**The task**
The reply should hold every line of the data below, unchanged, and none of the pictures.

[Records from a data collection]

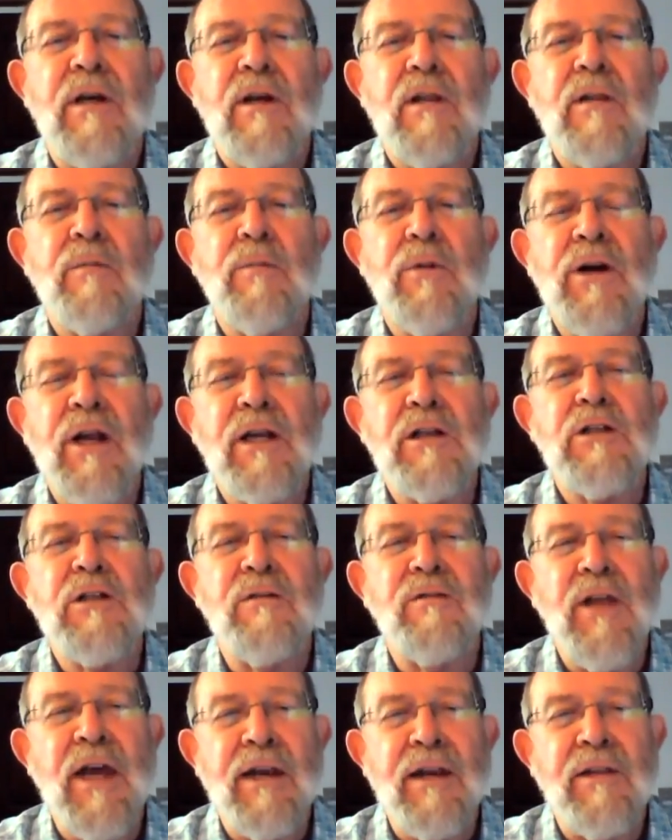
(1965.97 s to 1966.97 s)
the production
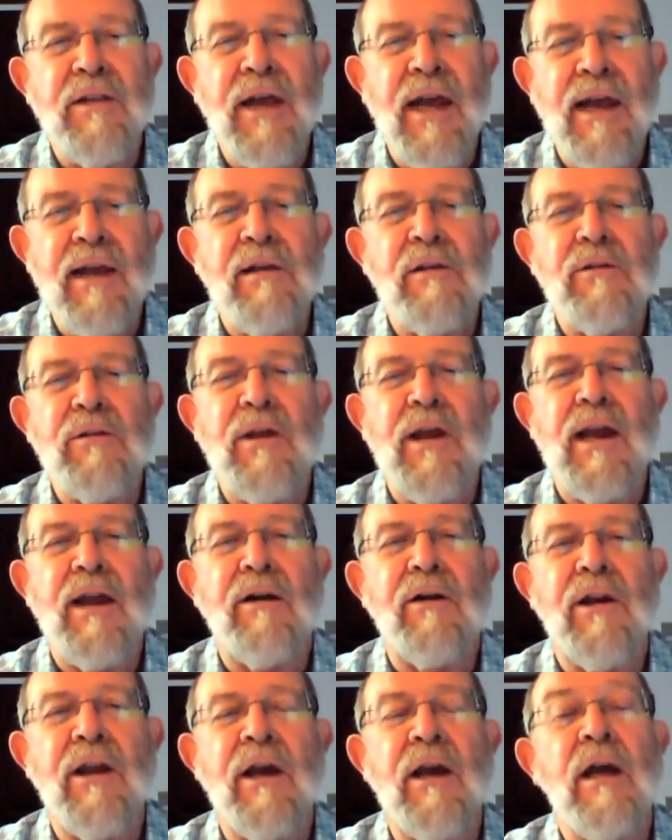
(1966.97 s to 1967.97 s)
of that in the health
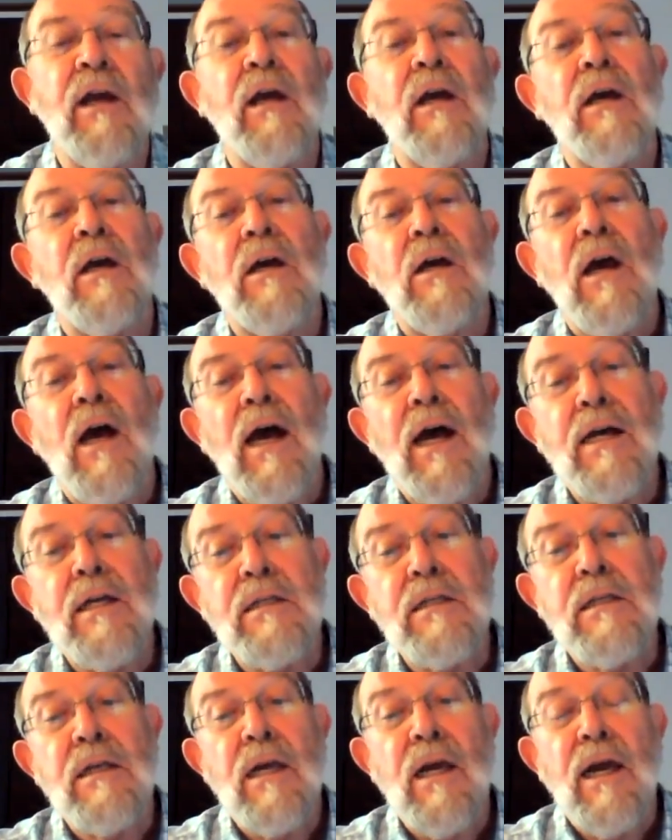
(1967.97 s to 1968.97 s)
area
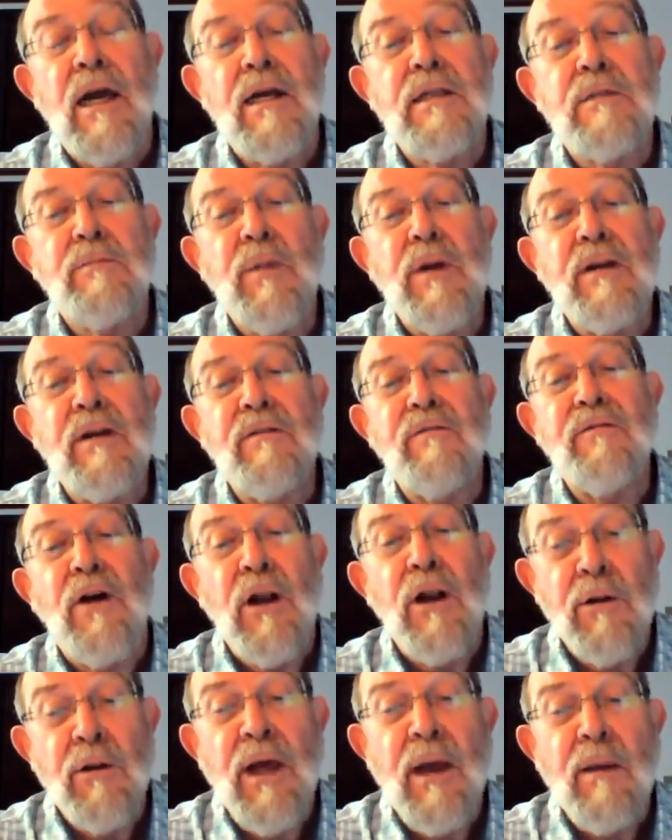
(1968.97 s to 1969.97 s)
has been
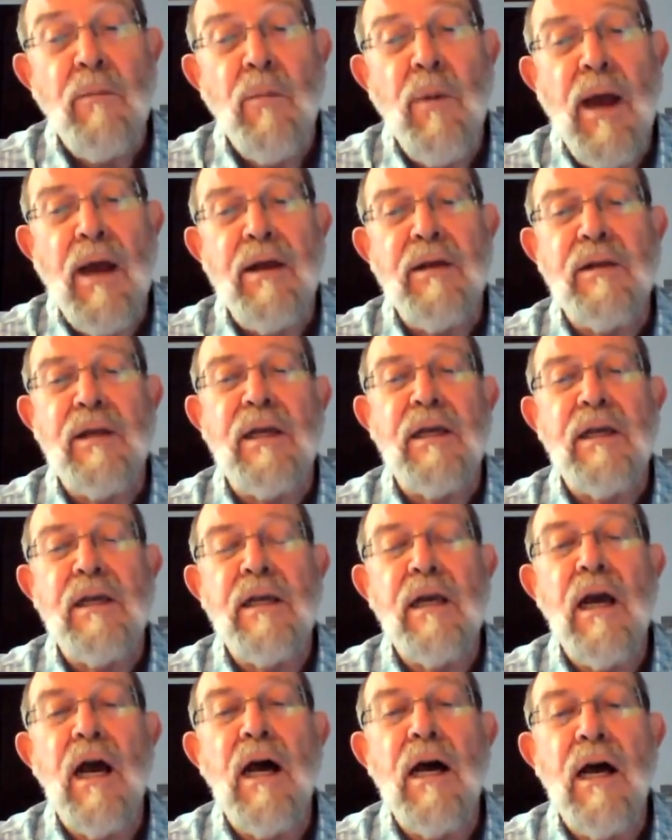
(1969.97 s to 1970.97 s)
followed up by
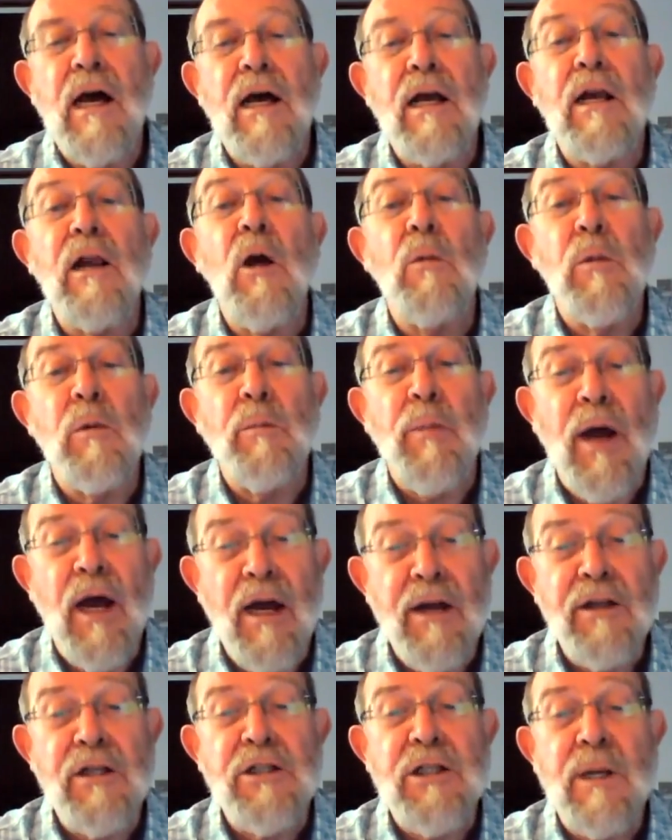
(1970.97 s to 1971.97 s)
the Global
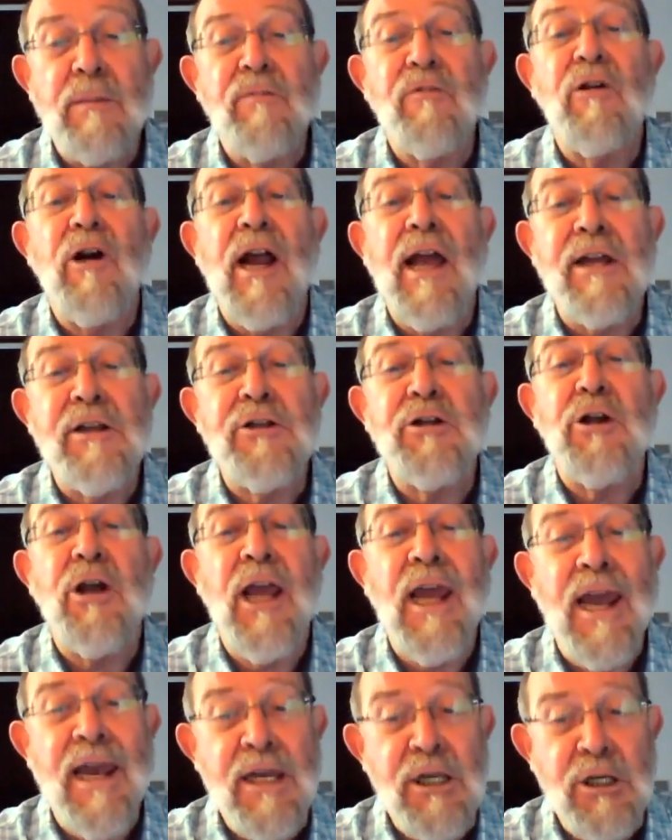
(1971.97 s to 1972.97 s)
Partnership for
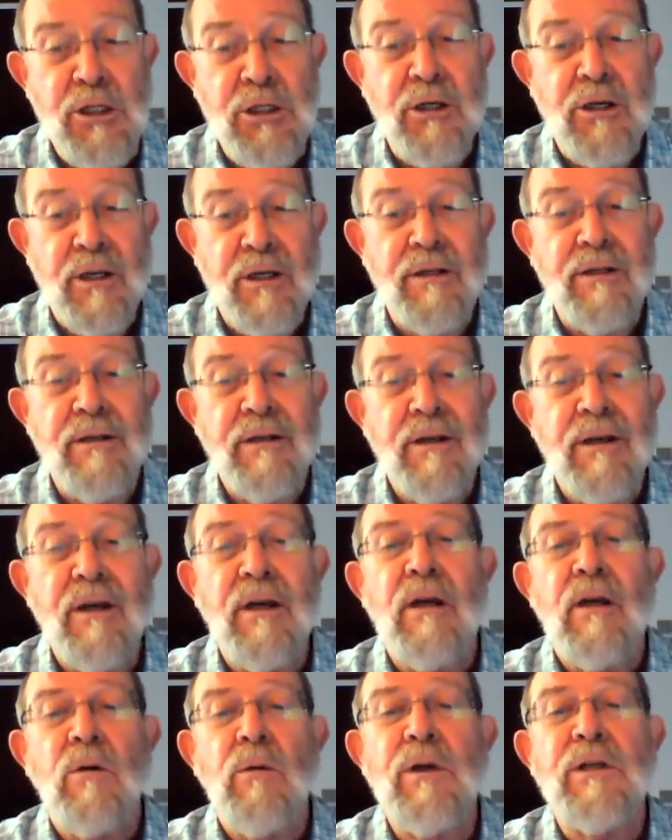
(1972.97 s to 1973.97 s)
Education,
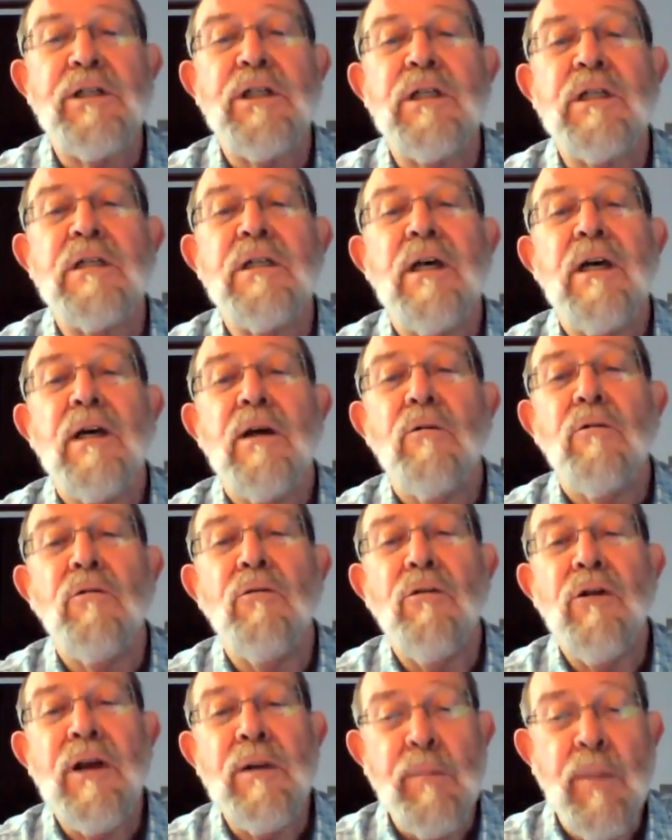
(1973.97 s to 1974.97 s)
which has
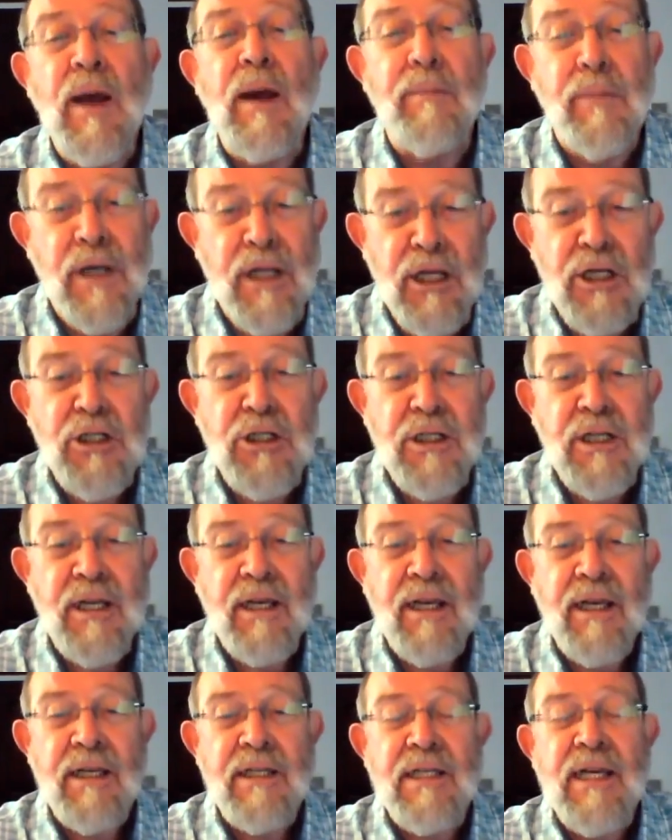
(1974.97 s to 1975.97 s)
republished
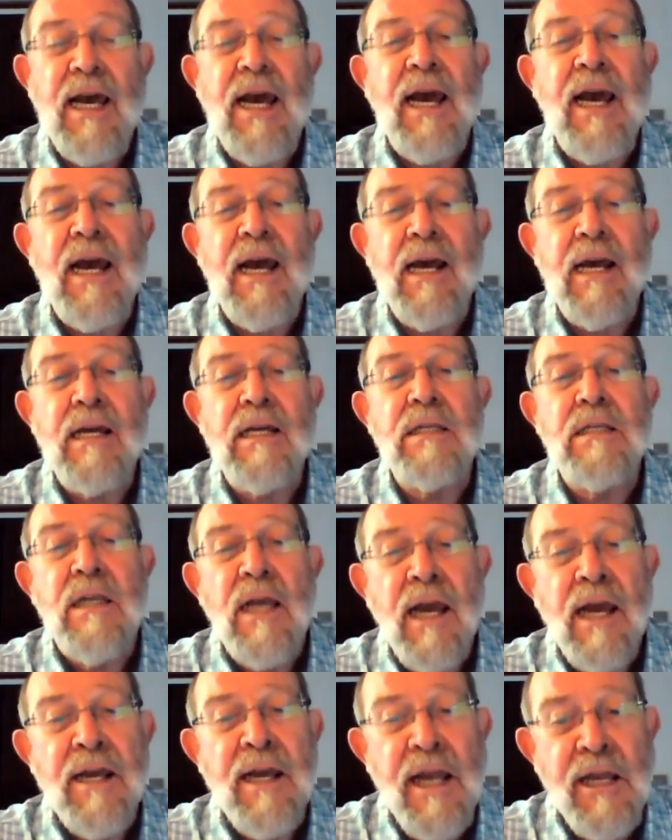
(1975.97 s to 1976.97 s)
it as
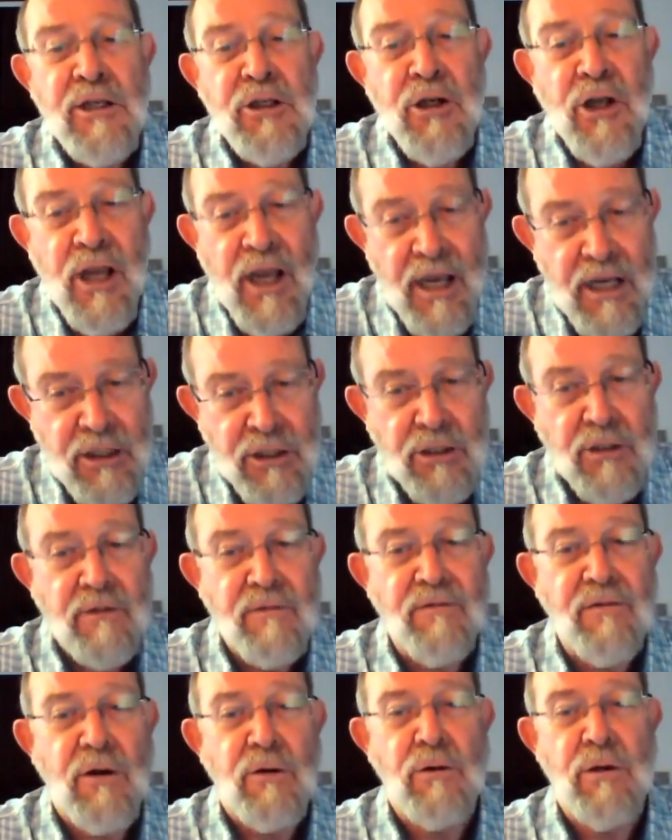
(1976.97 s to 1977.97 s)
an
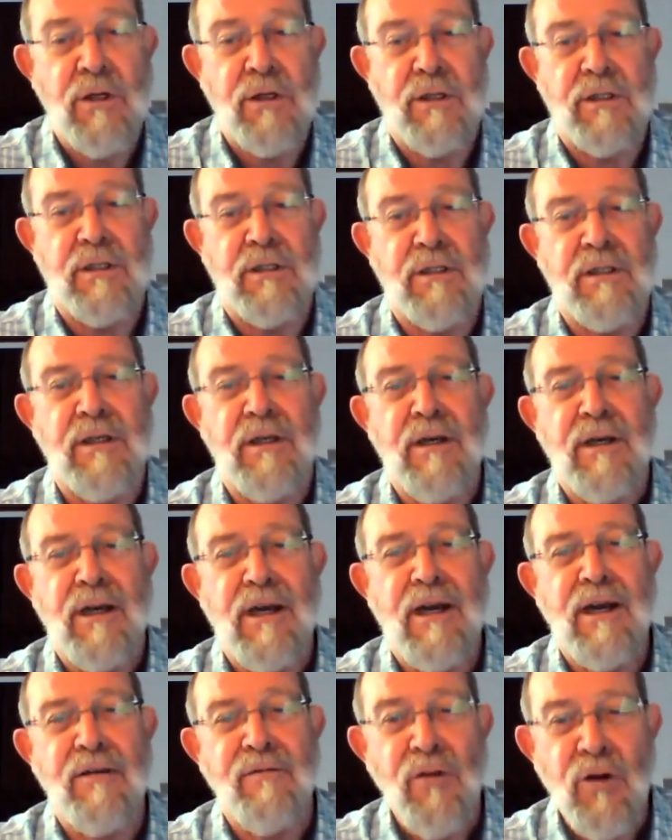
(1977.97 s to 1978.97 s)
education-focused
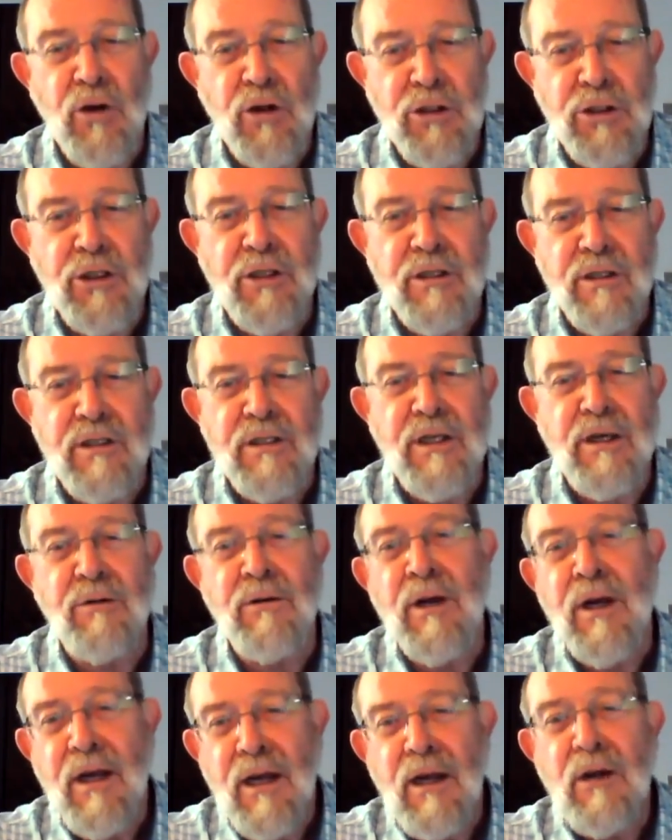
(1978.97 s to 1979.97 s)
version, so
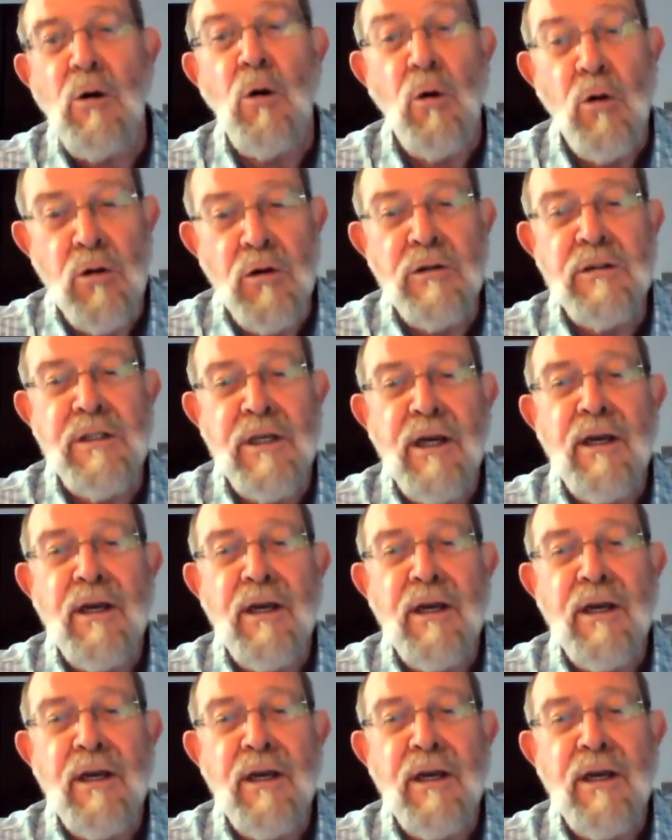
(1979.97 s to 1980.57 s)
called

**Response**
(1965.97 s to 1966.97 s)
the production
(1966.97 s to 1967.97 s)
of that in the health
(1967.97 s to 1968.97 s)
area
(1968.97 s to 1969.97 s)
has been
(1969.97 s to 1970.97 s)
followed up by
(1970.97 s to 1971.97 s)
the Global
(1971.97 s to 1972.97 s)
Partnership for
(1972.97 s to 1973.97 s)
Education,
(1973.97 s to 1974.97 s)
which has
(1974.97 s to 1975.97 s)
republished
(1975.97 s to 1976.97 s)
it as
(1976.97 s to 1977.97 s)
an
(1977.97 s to 1978.97 s)
education-focused
(1978.97 s to 1979.97 s)
version, so
(1979.97 s to 1980.57 s)
called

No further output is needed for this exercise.